• **Task requirements**:
Reproduce exactly, and only, the lines of the material below running from the line bearing "Frames from a" through the line bearing "[1022.87-1023.87s]". Leave any pictures out.

• **Extracted information**:
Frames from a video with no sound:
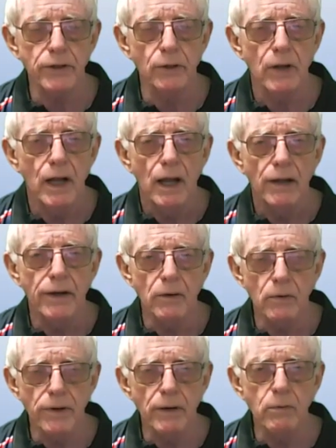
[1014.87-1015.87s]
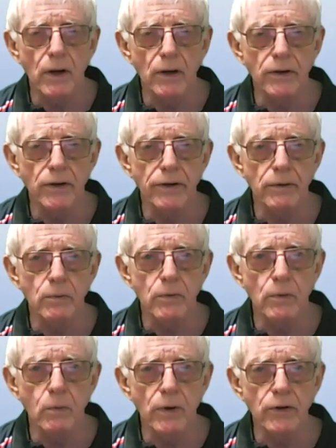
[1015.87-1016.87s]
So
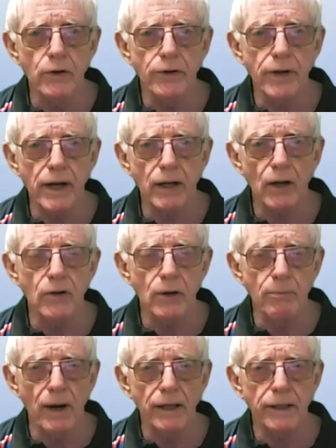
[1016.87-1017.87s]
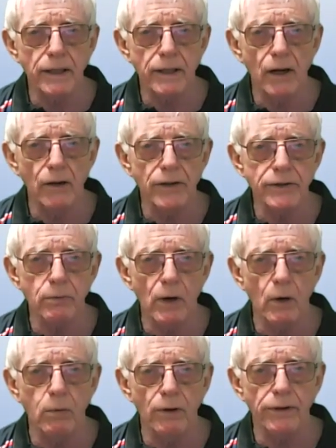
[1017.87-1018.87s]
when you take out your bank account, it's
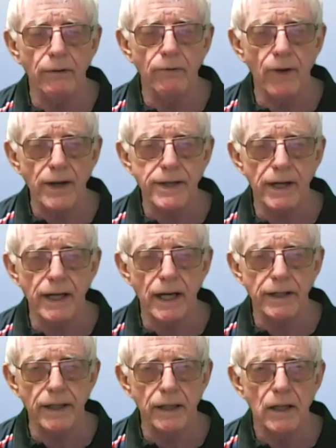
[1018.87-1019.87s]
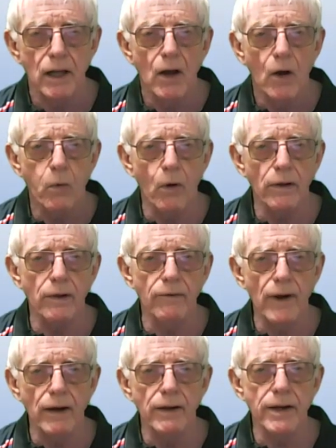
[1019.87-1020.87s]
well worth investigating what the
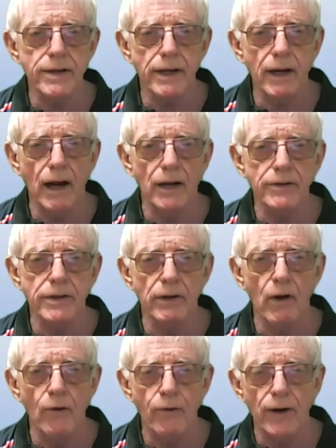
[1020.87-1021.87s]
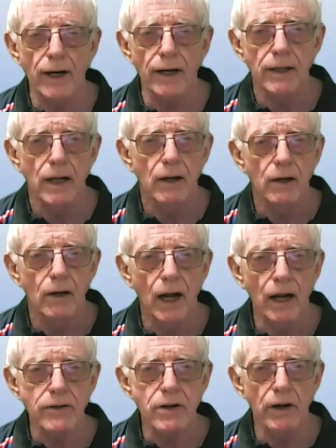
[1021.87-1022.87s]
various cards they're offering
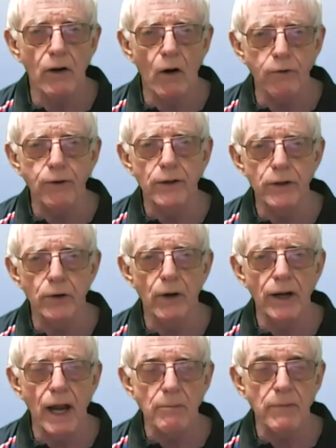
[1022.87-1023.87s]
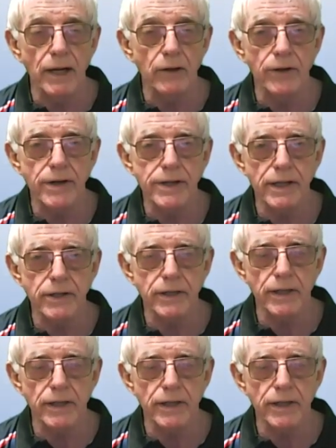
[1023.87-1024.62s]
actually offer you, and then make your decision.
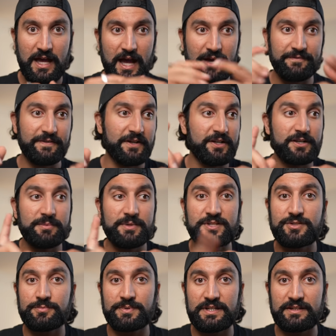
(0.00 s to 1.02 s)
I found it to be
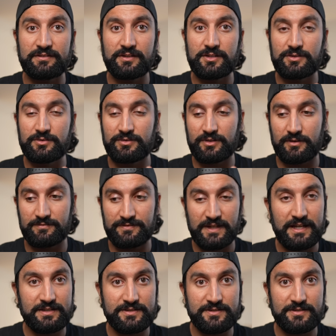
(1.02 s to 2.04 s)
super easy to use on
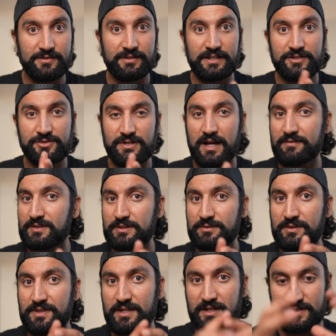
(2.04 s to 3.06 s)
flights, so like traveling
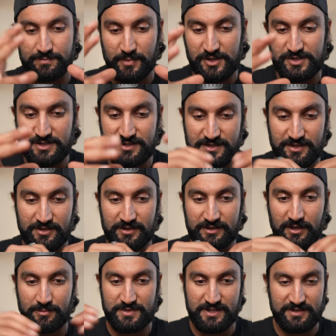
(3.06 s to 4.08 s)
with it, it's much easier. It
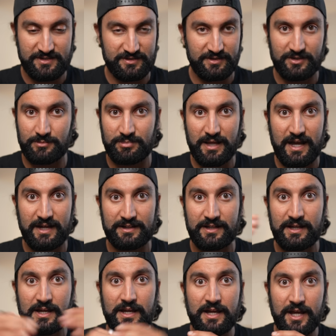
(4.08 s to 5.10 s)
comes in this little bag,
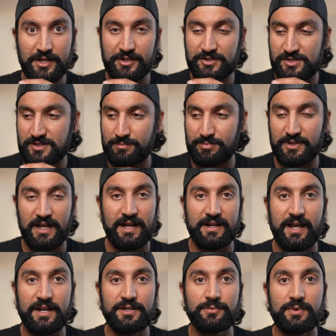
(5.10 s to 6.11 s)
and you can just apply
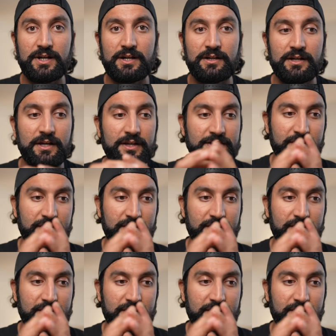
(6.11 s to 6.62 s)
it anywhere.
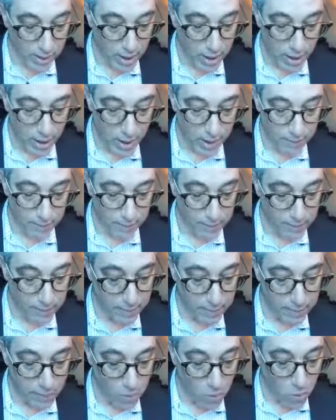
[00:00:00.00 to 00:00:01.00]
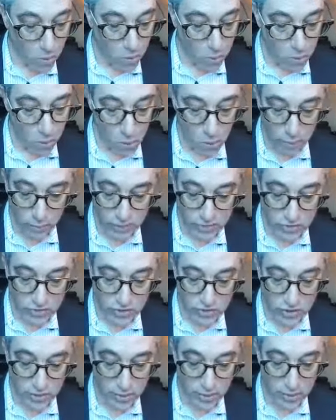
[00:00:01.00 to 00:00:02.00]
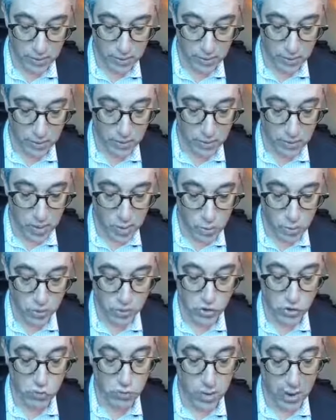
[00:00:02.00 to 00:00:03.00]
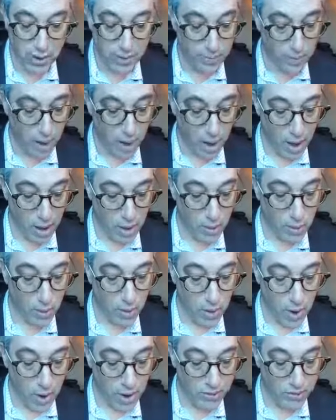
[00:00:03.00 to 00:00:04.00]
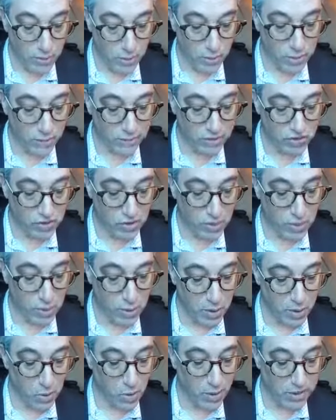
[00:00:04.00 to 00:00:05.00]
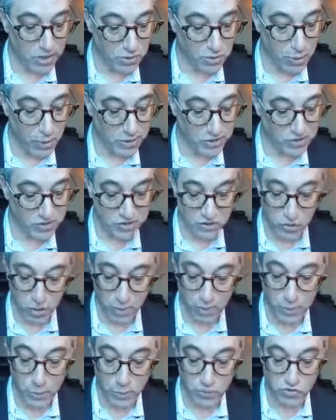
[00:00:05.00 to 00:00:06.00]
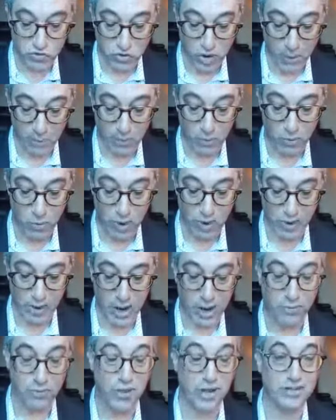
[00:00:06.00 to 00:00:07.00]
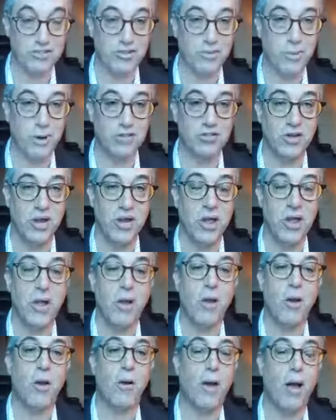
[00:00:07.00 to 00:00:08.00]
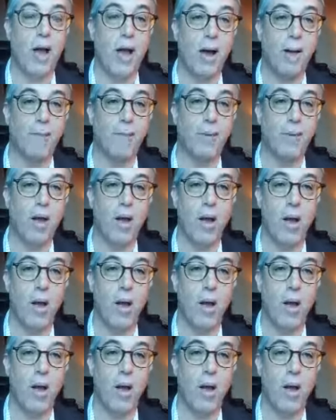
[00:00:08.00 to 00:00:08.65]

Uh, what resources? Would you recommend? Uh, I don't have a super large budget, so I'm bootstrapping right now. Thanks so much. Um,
==
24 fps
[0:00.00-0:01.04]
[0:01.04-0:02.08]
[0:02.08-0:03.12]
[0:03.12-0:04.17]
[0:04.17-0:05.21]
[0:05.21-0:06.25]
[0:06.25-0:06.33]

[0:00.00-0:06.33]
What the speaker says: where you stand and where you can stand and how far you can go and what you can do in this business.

• **Response to this task**:
Frames from a video with no sound:
[1014.87-1015.87s]
[1015.87-1016.87s]
So
[1016.87-1017.87s]
[1017.87-1018.87s]
when you take out your bank account, it's
[1018.87-1019.87s]
[1019.87-1020.87s]
well worth investigating what the
[1020.87-1021.87s]
[1021.87-1022.87s]
various cards they're offering
[1022.87-1023.87s]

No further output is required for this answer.